_What you need to do_:
Only text belongs in your copy of the listing below; reproduce it exactly and leave out the pictures.

....

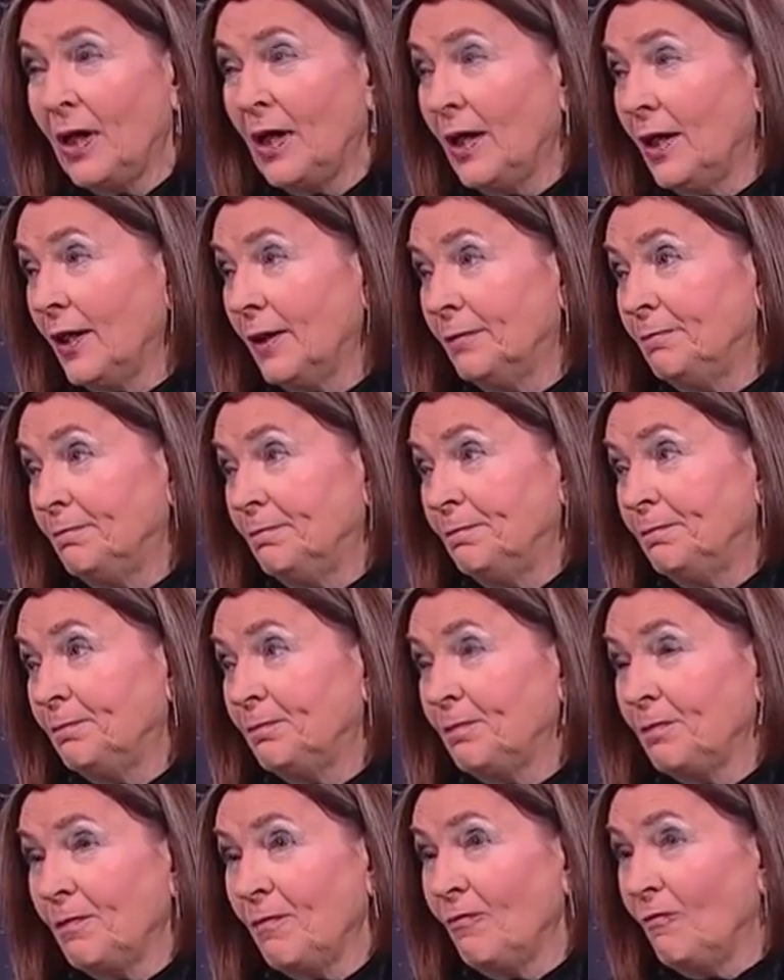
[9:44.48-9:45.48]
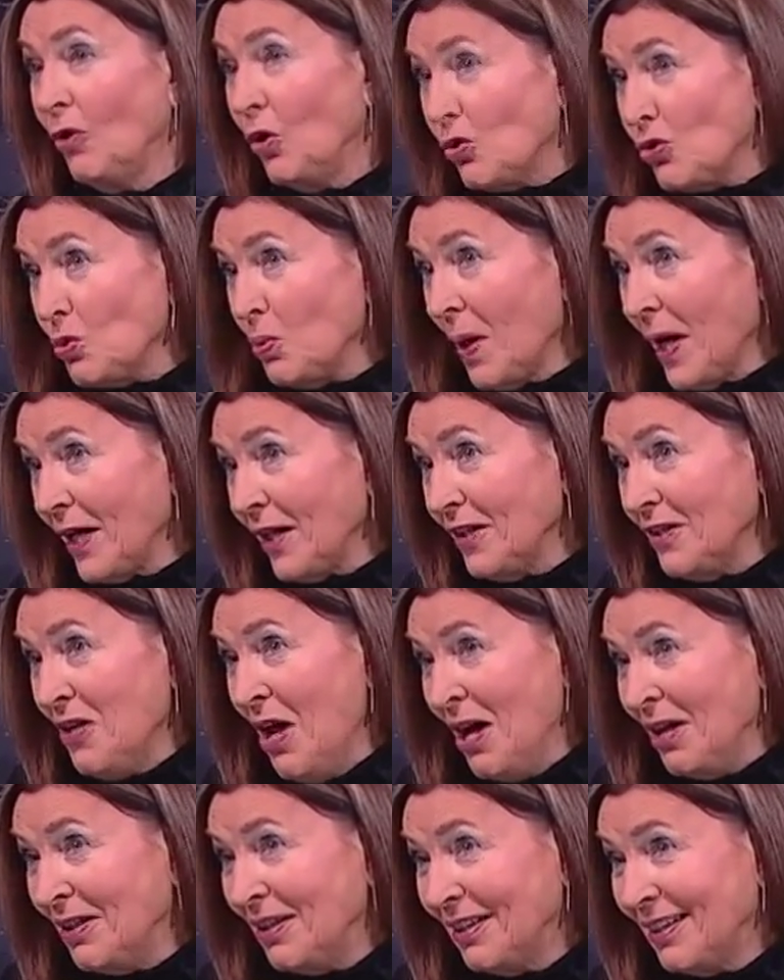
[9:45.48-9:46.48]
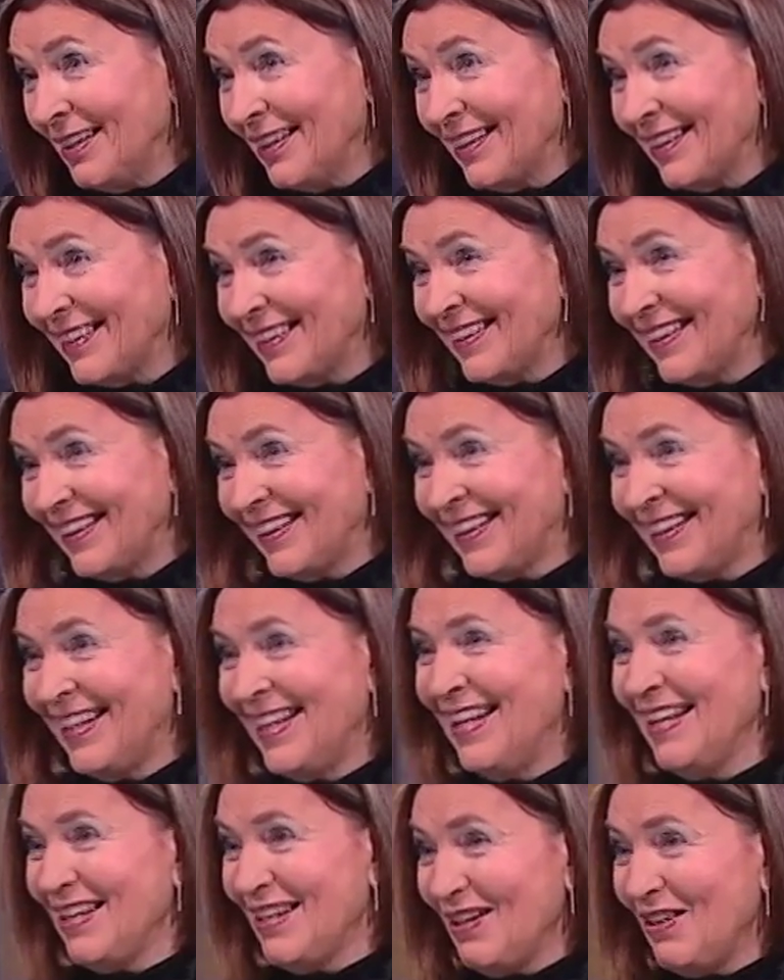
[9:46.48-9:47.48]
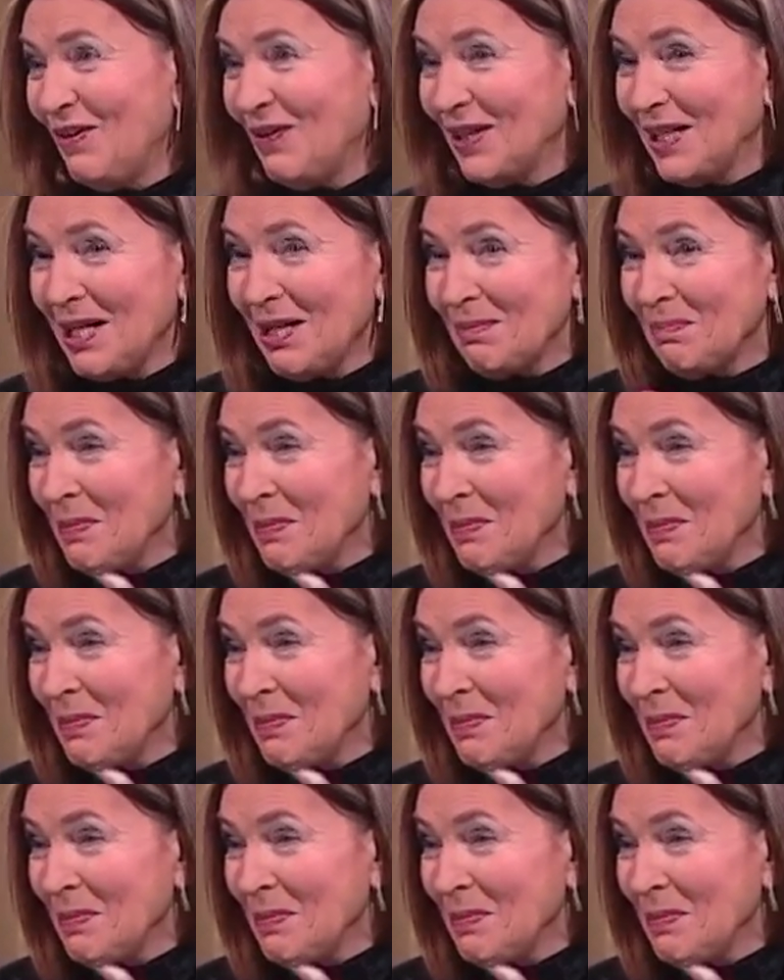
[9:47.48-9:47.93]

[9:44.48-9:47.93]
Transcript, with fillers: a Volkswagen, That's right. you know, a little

....

_Answer box_:
[9:44.48-9:45.48]
[9:45.48-9:46.48]
[9:46.48-9:47.48]
[9:47.48-9:47.93]

[9:44.48-9:47.93]
Transcript, with fillers: a Volkswagen, That's right. you know, a little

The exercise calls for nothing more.